Press TV - Iran's President Hassan Rouhani says his administration is planning to bolster the infrastructure for launching the National Information Network (NIN) so that it would become so strong as to obviate the need for taking advantage of foreign information networks.
Rouhani made the remarks on Sunday while addressing an open session of the parliament after submitting a draft state budget, which he said was designed with the least possible dependence on oil revenues in order to resist and counter US sanctions.
Explaining those parts of the budget bill, which are related to the information and communication technology as well as the internet bandwidth, Rouhani emphasized that one of the basic policies of his administration was to bolster the country’s infrastructure in such areas as health and treatment, environment, agriculture, utilities, communications and the internet bandwidth.

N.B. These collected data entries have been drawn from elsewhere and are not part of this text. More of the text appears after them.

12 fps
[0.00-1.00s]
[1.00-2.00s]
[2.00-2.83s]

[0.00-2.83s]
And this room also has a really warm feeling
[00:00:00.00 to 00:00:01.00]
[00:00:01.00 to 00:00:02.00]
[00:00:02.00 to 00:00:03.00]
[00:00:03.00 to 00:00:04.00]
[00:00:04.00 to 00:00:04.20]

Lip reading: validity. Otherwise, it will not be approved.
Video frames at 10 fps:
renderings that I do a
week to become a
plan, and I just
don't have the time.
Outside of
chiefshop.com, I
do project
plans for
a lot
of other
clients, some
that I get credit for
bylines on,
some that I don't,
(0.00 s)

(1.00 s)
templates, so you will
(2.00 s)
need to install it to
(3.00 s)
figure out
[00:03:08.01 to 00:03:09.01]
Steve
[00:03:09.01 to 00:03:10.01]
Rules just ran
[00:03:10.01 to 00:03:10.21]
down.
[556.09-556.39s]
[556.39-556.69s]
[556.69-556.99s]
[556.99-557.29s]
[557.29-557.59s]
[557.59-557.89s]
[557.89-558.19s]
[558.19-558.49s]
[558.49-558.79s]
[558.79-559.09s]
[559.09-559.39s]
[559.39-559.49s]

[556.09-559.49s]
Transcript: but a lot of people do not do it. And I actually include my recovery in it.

“Since the beginning of the 11th administration, the bandwidth has been increased about 20 times and we will continue this process so that we would make the National Information Network so strong that people would not need foreign [networks] to meet their needs,” Iran's president said.
Rouhani added that the Leader of the Islamic Revolution Ayatollah Seyyed Ali Khamenei has also issued an order in this regard, “which, God willing, we would follow up on that order through the Supreme Council for Cyberspace and our people will see better conditions in this field.”
Iran has been trying for many years to build its own National Information Network in parallel to taking advantage of the international internet in order to make sensitive domestic centers and facilities immune to cyber attacks originating from hostile countries.
According to Supreme Council of Cyberspace, the National Information Network is "based on the Internet Protocol with switches and routers and data centers, which allow for data requests to avoid being routed outside of the country and provide secure and private intranet networks."
During the recent unrest that followed the government’s decision to raise fuel prices, saboteurs and rioters took advantage of various web-based networks to organize their activities and carry out acts of sabotage across the nation, which prompted a near-total cutoff of the international internet following a decision by the country’s highest security authorities.
For a first time in years, the blackout enabled many Iranian providers of internet services to extensively use the country’s National Information Network (NIN), a platform once touted as the national internet.
Authorities believe the NIN could be of more use in future if the content provided on the platform could match its massive technical potentials.
On November 18, Iran’s Minister of Information and Communication Technology Mohammad Javad Azari Jahromi slammed remarks by a senior US diplomat about internet blackout in Iran, saying it is pure hypocrisy that Americans are promising to provide Iranians with free and unrestricted internet.
The minister insisted, however, that a successful switching of many online services to Iran’s National Information Network had prevented a full halt to banking and other routine activities on the internet.
“The infrastructure for the NIN has made a significant progress,” said Azari while expressing regret that the content offered on the network is not enough to respond to all public needs.
Earlier in August, Azari Jahromi announced that more than 30,000 villages across Iran were connected to the country’s national information network.
“Today, some 30,799 villages, or 78 percent of the villages of the country, are connected to the national information network,” said Azari Jahromi, adding that linking the 3,825 remaining villages would be accomplished based on schedule.